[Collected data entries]
# # # # # # #

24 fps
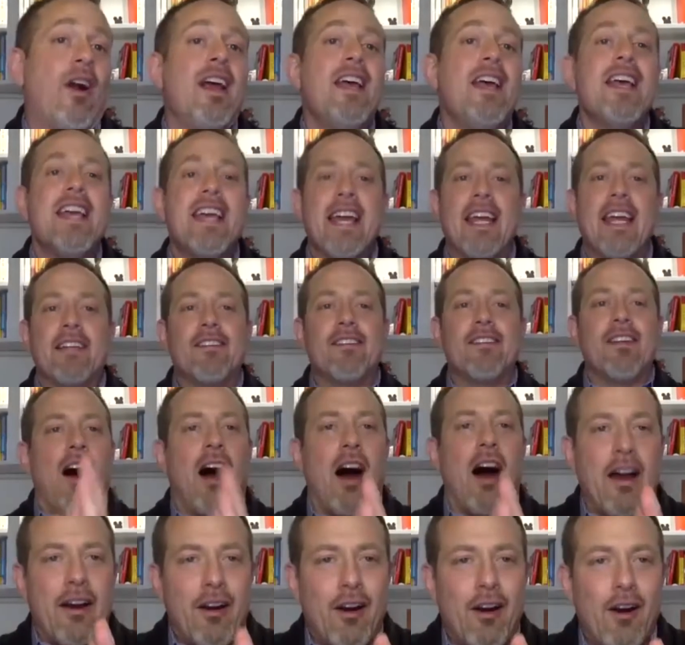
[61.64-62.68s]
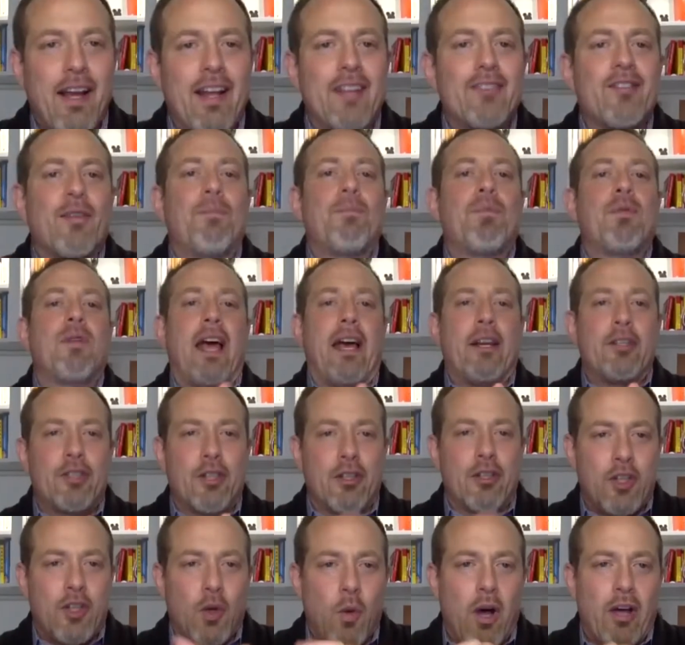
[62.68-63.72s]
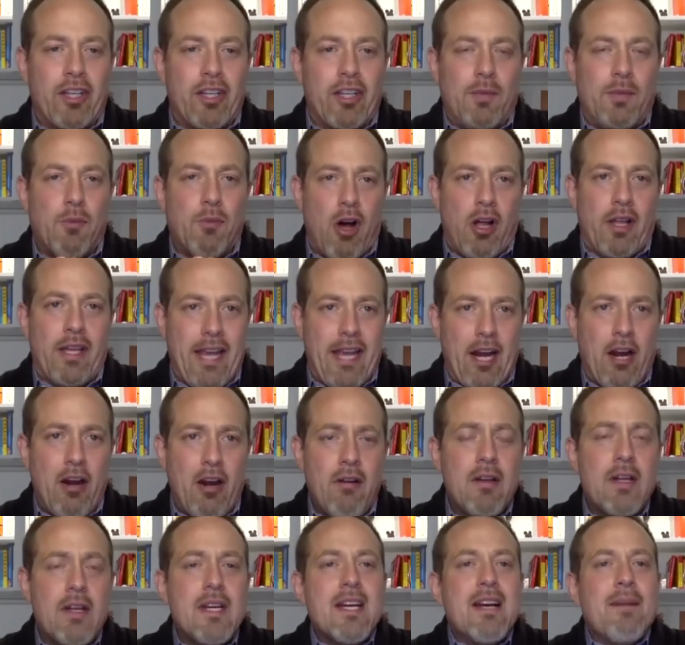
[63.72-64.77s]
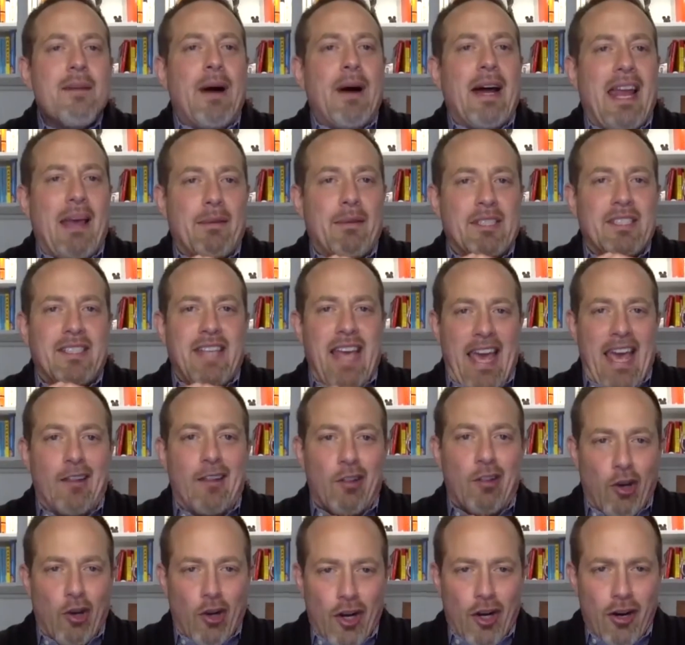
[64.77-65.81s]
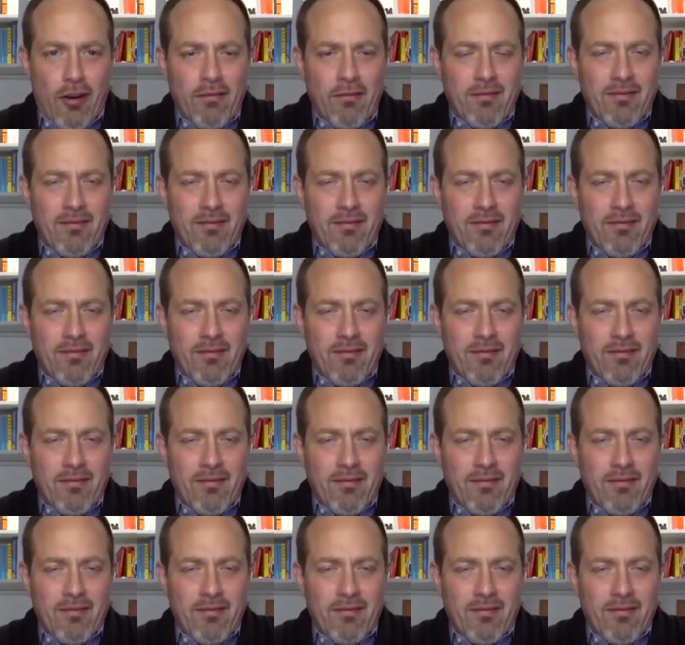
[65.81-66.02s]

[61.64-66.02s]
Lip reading: It is an honor, it is a pleasure to welcome you all here. My name is Dan Lerner.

# # # # # # #

| WORK REQUEST |
Only the pictures are to be excluded; all other parts of the records above are to be given exactly.

| RESPONSE TO THIS EXERCISE |
24 fps
[61.64-62.68s]
[62.68-63.72s]
[63.72-64.77s]
[64.77-65.81s]
[65.81-66.02s]

[61.64-66.02s]
Lip reading: It is an honor, it is a pleasure to welcome you all here. My name is Dan Lerner.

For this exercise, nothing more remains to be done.